Oil Futures End Down Thursday

Brian L Milne
By  Brian L. Milne , DTN Refined Fuels Editor

CRANBURY, N.J. (DTN) -- New York Mercantile Exchange October West Texas Intermediate futures expired above $70 per barrel (bbl) but down on the session alongside lower settlements for nearest delivered oil products and Brent crude on the Intercontinental Exchange, pressured by a downward revision in world economic growth, increasing Russian oil production, and a tweet by U.S. President Donald Trump for the Organization of the Petroleum Exporting Countries to lower oil prices.

In its interim economic outlook released today, the Organization for Economic Cooperation and Development said, "The expansion may now have peaked," adding "with downside risks intensifying."

The Paris-based 35-country bloc organization for developed economies revised down its forecast for world economic growth for this year and 2019 by 0.1% to 3.7% from its outlook in May, up from 3.6% in 2017, adding "some emerging-market economies are facing significant headwinds from rising financial market pressures."

"Global trade growth slowed in the first half of 2018, with trade tensions already having adverse effects on confidence and investment plans," said OECD.

OECD maintained its forecast for the U.S. economy to expand at a 2.9% annualized rate for this year, up from a 2.2% growth rate in 2016, although revised lower its projection for the expansion in 2019 by 0.1% to 2.7%.

Oil futures were also pressured by increasing oil production from Russia.

"The Russian government reported that Russian oil production hit 11.3 million barrels a day, which exceeds the post-Soviet high set in 2016 before the OPEC pact," said Phil Flynn, senior market analyst with The PRICE Futures Group.

Russian officials will be in Algiers this weekend for an OPEC ministerial meeting, with reports indicating Russia will seek a 1.0-million-barrel-per-day (bpd) increase by OPEC and 10 non-OPEC oil producers in the production quotas. In 2016, the two groups allied in reducing their output to clear an oversupplied market, and by June were asked by large oil consuming nations including India, China and the United States to lift their production rate that had fallen well below agreed to quotas.

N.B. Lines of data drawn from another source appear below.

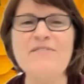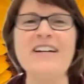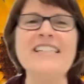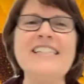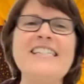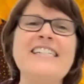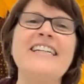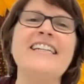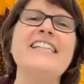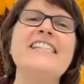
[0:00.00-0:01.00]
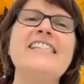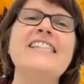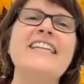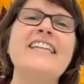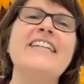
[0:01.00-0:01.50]
But still,
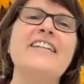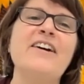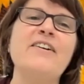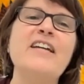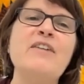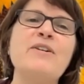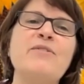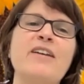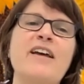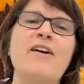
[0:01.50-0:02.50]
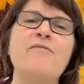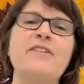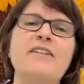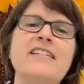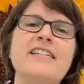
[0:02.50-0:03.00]
it's, it can be really
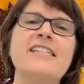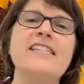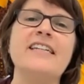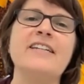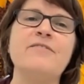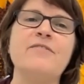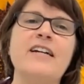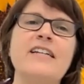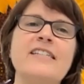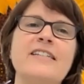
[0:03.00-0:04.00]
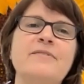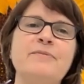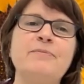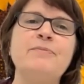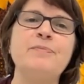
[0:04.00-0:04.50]
helpful to seek advice
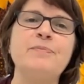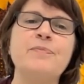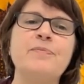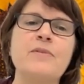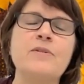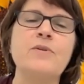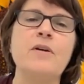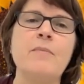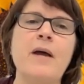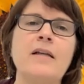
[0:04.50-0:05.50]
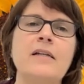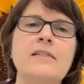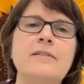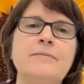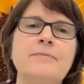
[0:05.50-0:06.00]
and try to
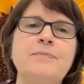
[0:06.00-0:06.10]
balance.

Involuntary production cuts by a handful of OPEC members, including Venezuela and Libya, and declining oil exports from Iran amid U.S. sanctions have tightened the global oil supply-demand balance. Combined with strong global demand that is expected to increase further in the fourth quarter has limited the world's spare capacity, which mostly resides in Saudi Arabia.

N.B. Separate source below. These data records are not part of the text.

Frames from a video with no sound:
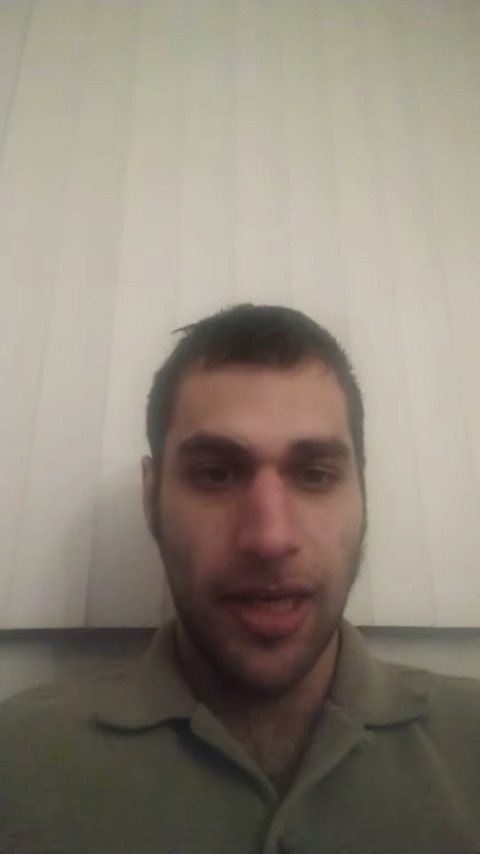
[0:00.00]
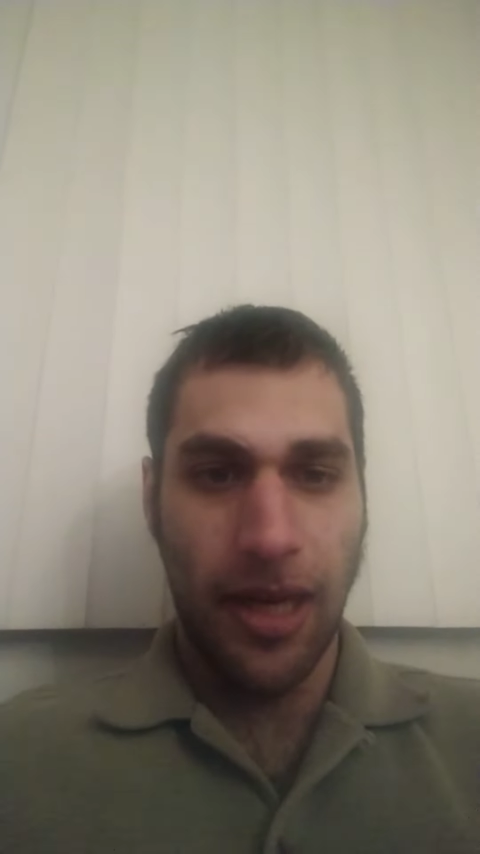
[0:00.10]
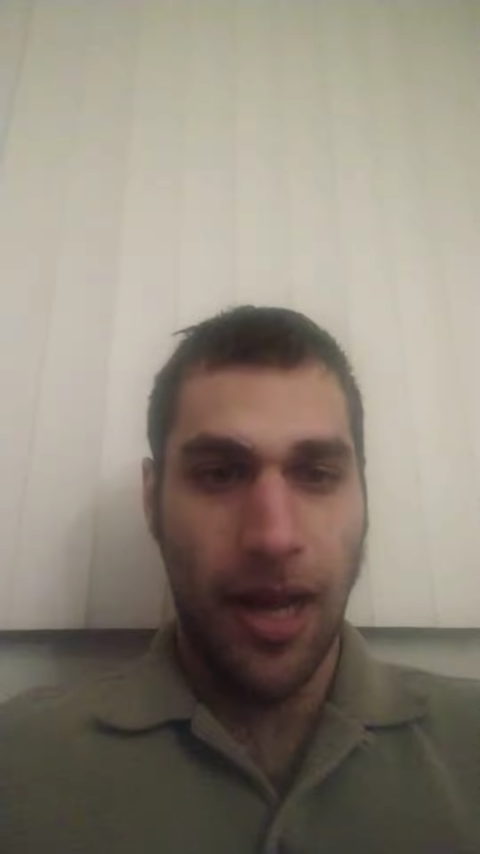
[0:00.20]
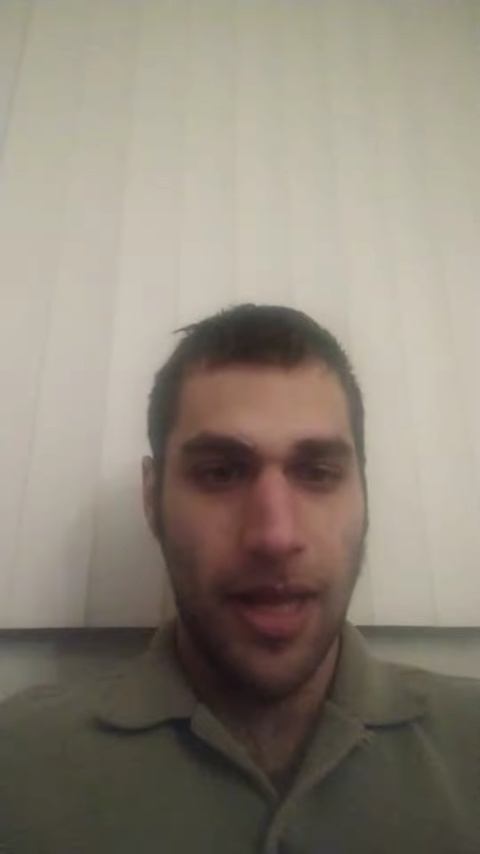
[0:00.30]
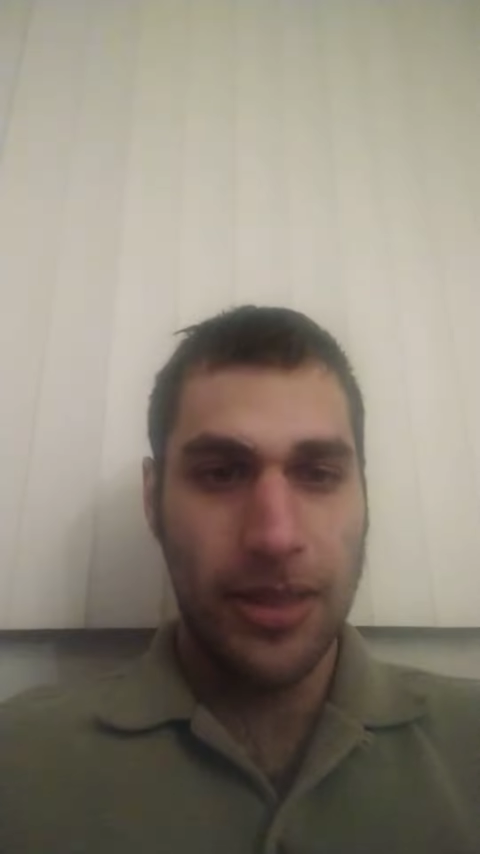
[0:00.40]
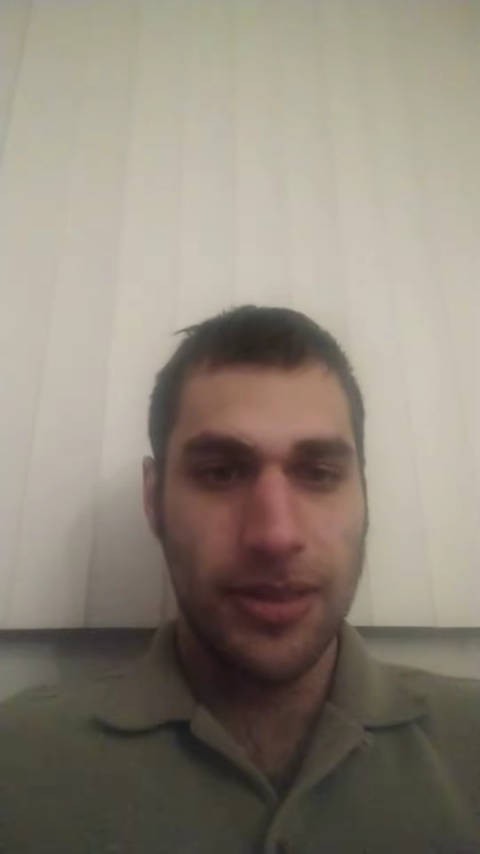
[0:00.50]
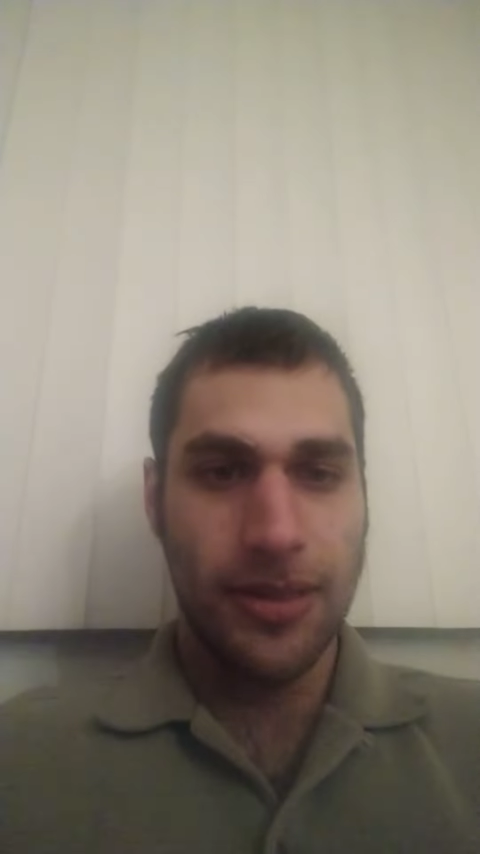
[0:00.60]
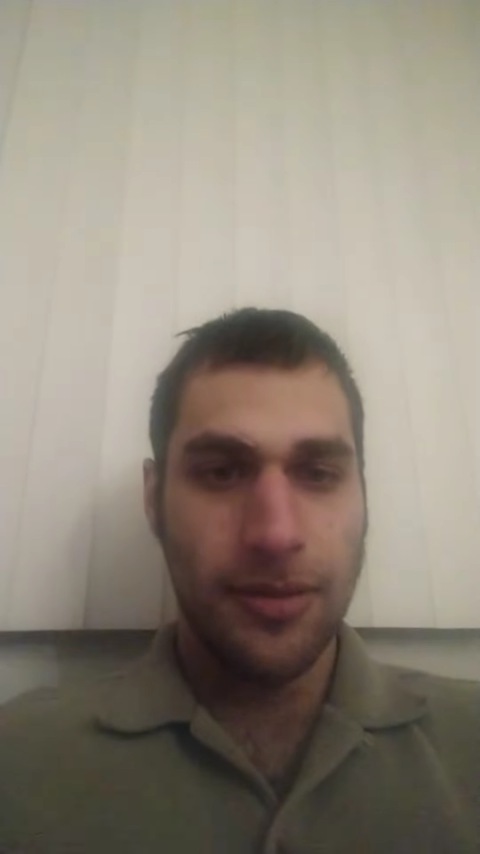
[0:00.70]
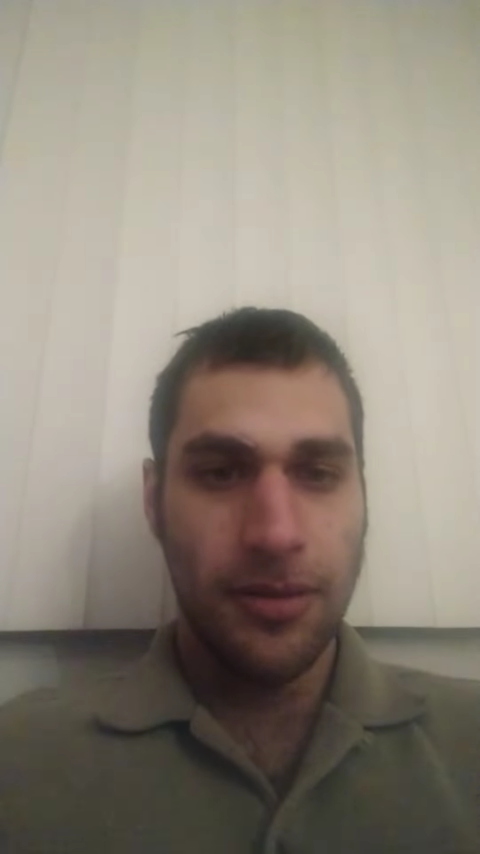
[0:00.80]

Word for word: guys,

News reports suggest the Saudis are cool on the idea of hiking output too much for fear of re-inflating global oil inventory, and are said to be comfortable with a global oil price at $80 bbl. Iraq's oil minister will not attend the weekend meeting according to reports.

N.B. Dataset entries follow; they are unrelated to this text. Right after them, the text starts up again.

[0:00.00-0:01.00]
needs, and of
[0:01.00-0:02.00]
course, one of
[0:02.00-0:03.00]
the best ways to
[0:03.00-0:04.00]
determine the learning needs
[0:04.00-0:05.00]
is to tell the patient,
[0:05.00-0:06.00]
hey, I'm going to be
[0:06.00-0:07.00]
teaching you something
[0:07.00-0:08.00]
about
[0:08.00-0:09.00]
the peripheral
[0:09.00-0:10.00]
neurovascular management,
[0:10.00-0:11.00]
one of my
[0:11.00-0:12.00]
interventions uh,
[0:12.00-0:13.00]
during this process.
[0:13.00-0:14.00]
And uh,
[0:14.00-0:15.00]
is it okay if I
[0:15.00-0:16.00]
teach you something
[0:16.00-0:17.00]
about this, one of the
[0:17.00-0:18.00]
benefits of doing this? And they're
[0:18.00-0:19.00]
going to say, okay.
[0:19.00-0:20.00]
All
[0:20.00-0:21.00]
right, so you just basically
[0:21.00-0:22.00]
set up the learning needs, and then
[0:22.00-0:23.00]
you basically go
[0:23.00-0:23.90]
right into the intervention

As he did earlier in the year, Trump tweeted a demand for OPEC to produce more, tweeting "The OPEC monopoly must get prices down now!"

The 4:13 a.m. EDT tweet and the OECD release prompted the first of three intraday selloffs by Brent and WTI futures, although the WTI contract remained supported by a weakening U.S. dollar, which tumbled to a 10-week low in index trading.

October WTI expired down $0.32 at $70.80 bbl, and at a nearly $0.50 bbl premium to November delivery. ICE November Brent crude futures settled down $0.70 at $78.70 bbl.

NYMEX October RBOB futures settled down 0.61 cents at $2.0146 gallon and October ULSD futures ended 1.86 cents lower at $2.2280 gallon.